As the sun rose, I returned to the trail and consumed my share of the fresh berries before finishing that last mile and a half. I also spent several minutes foraging for fallen wood to replenish what I used. Terrain and situationally speaking, it was the easiest part of the hike. On the contrary, I was in a state of exhaustion. My entire body ached, my eyes drooped, my shoes were still damp. My pack somehow felt heavier even though it was lighter. My head in a fog, I navigated over the roots and rocks.
I reached the treeline shortly after sunrise, opening up the view to pink and orange skies. My eyes immediately directed towards the spring and the light hit it in the most glorious way, illuminating the source. I stood in awe of the water flowing out of that rock. I removed my pack and, more importantly, my shoes. I slowly proceded. The reservoir glistened as I approached. I touched the water.
The moment my fingertips made contact with the crystal clear surface, the chill of the water pulsated through my body and began to bring my senses back to life. In that moment, I realized that the water was alive.
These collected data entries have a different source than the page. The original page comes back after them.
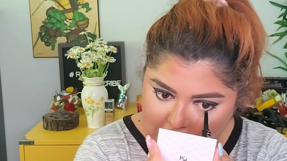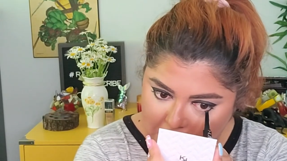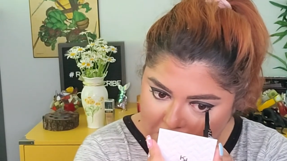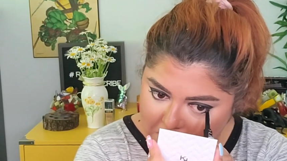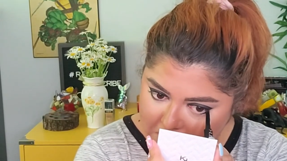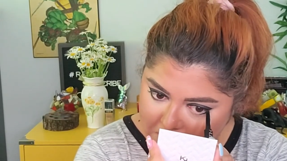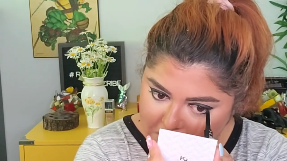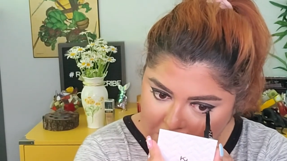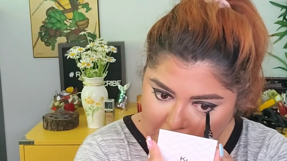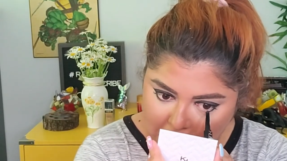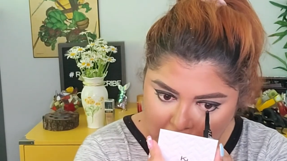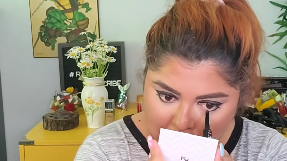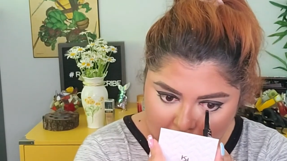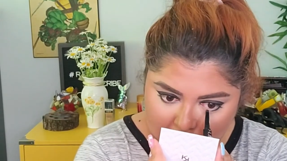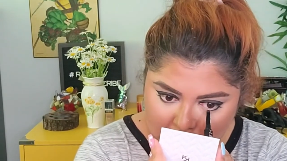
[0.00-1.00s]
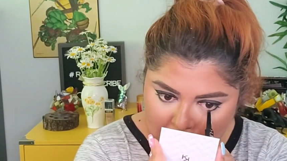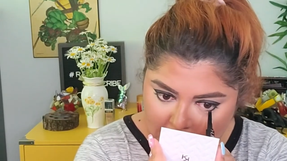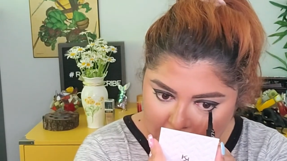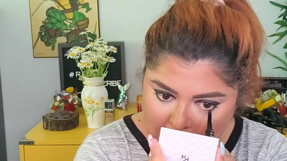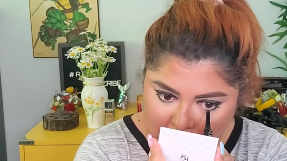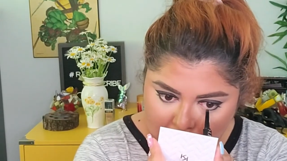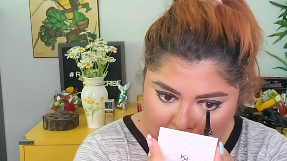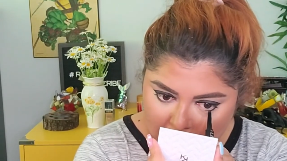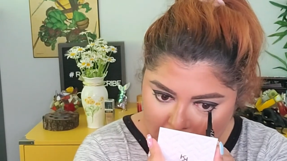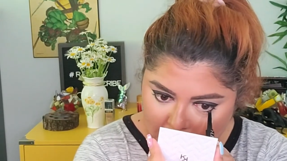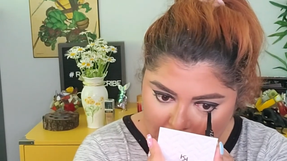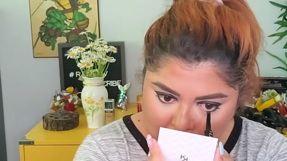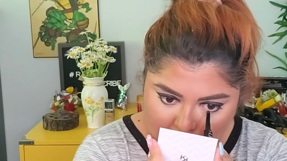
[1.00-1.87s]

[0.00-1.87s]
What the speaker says: (no one is talking)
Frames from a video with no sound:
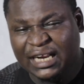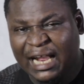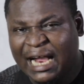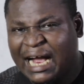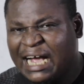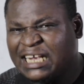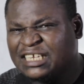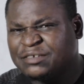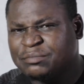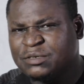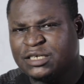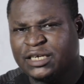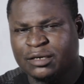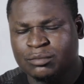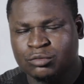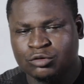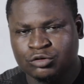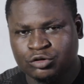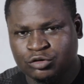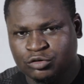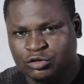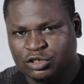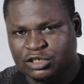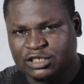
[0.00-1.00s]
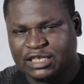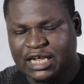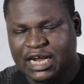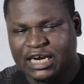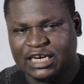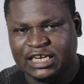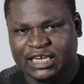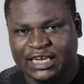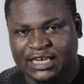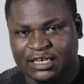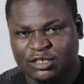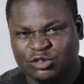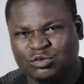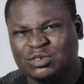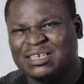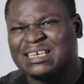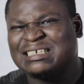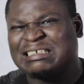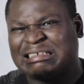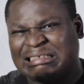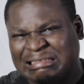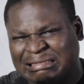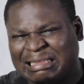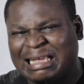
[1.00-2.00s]
has been able to stand in to the
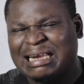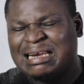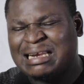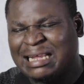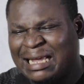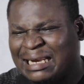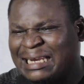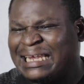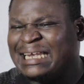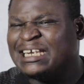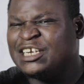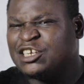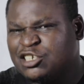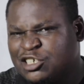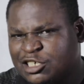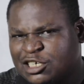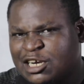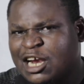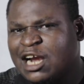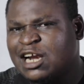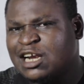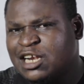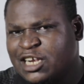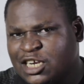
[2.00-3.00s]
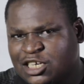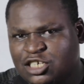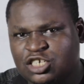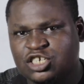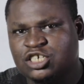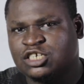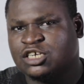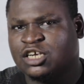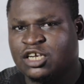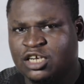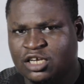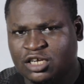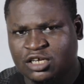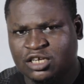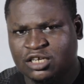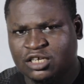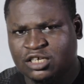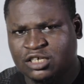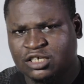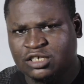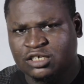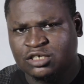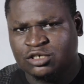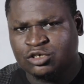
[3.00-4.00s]
extent that he challenged
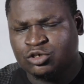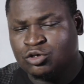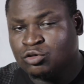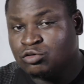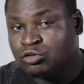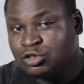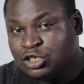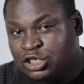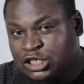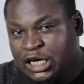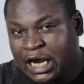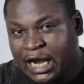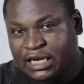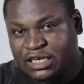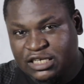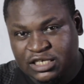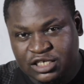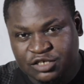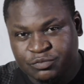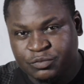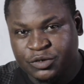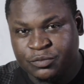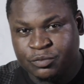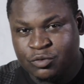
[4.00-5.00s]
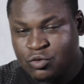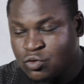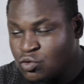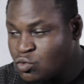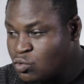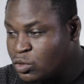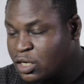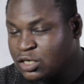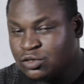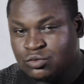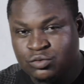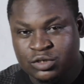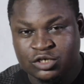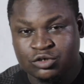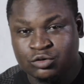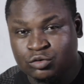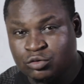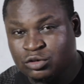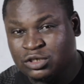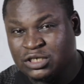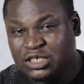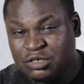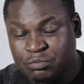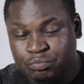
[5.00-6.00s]
those Chinese people who were doing
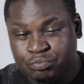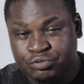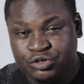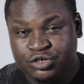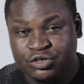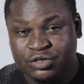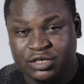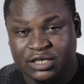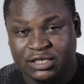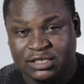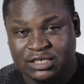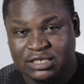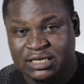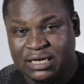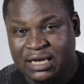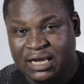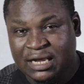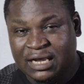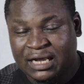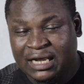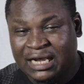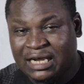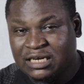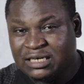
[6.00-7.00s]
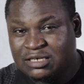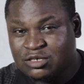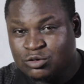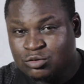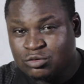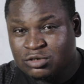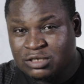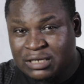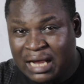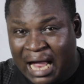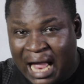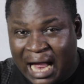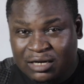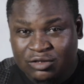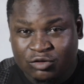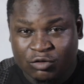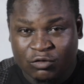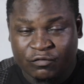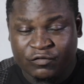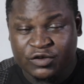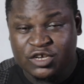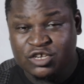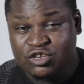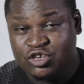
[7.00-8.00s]
those impunity and those act
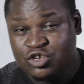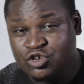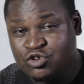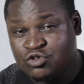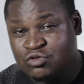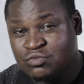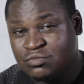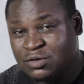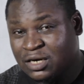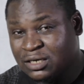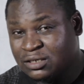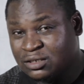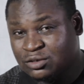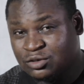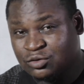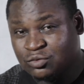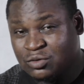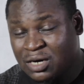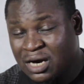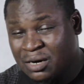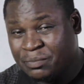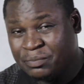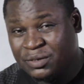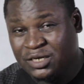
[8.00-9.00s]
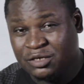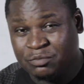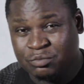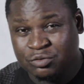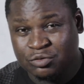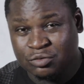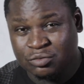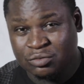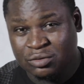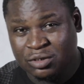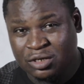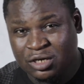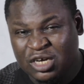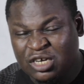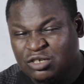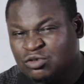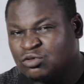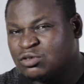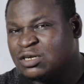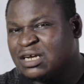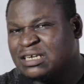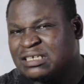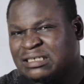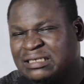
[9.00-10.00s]
of inhuman to our people,
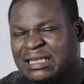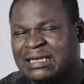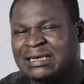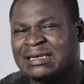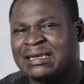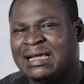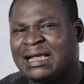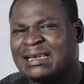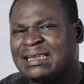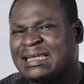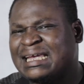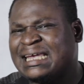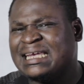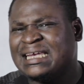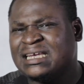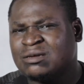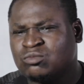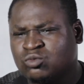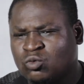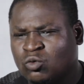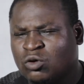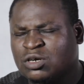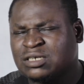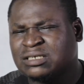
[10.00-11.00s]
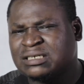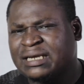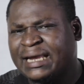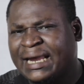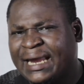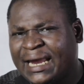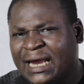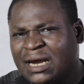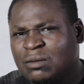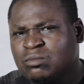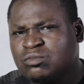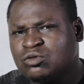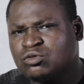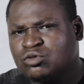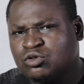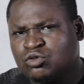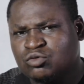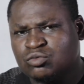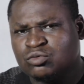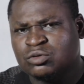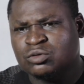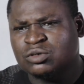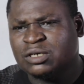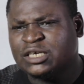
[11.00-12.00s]
to the extent that he was able
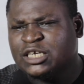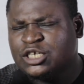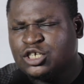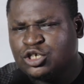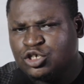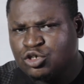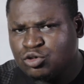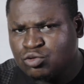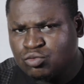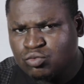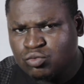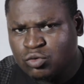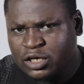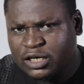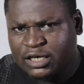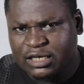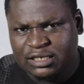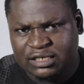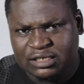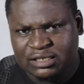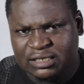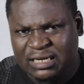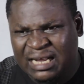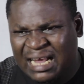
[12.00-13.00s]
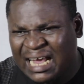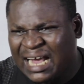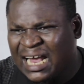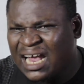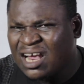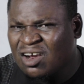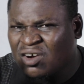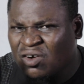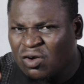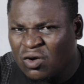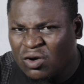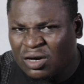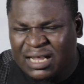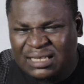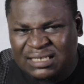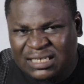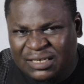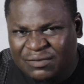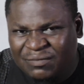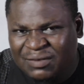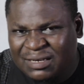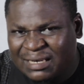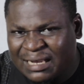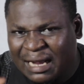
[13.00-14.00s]
to issue words and collect
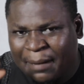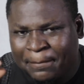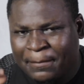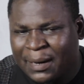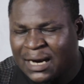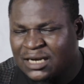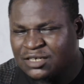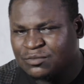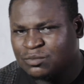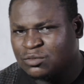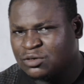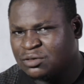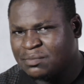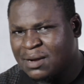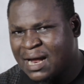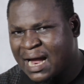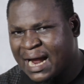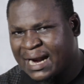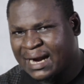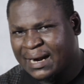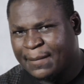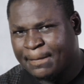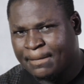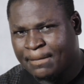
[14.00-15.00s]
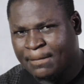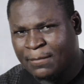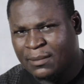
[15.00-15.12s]
even their passport back.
I reached my hand and, cupping my palm, I brought the medicine to my lips. I consumed the water with the reverence of my first communion. I looked up, my eyes now feeding off the becoming blue sky. I breathed deeply and thanked the Creator for not only the reward of the water and his protection but also for the obstacles he placed in my path in order to build my strength and as a reminder to not take life for granted. Suddenly, I heard a voice so close it seemed it was a tree who spoke with the words: “drink child.”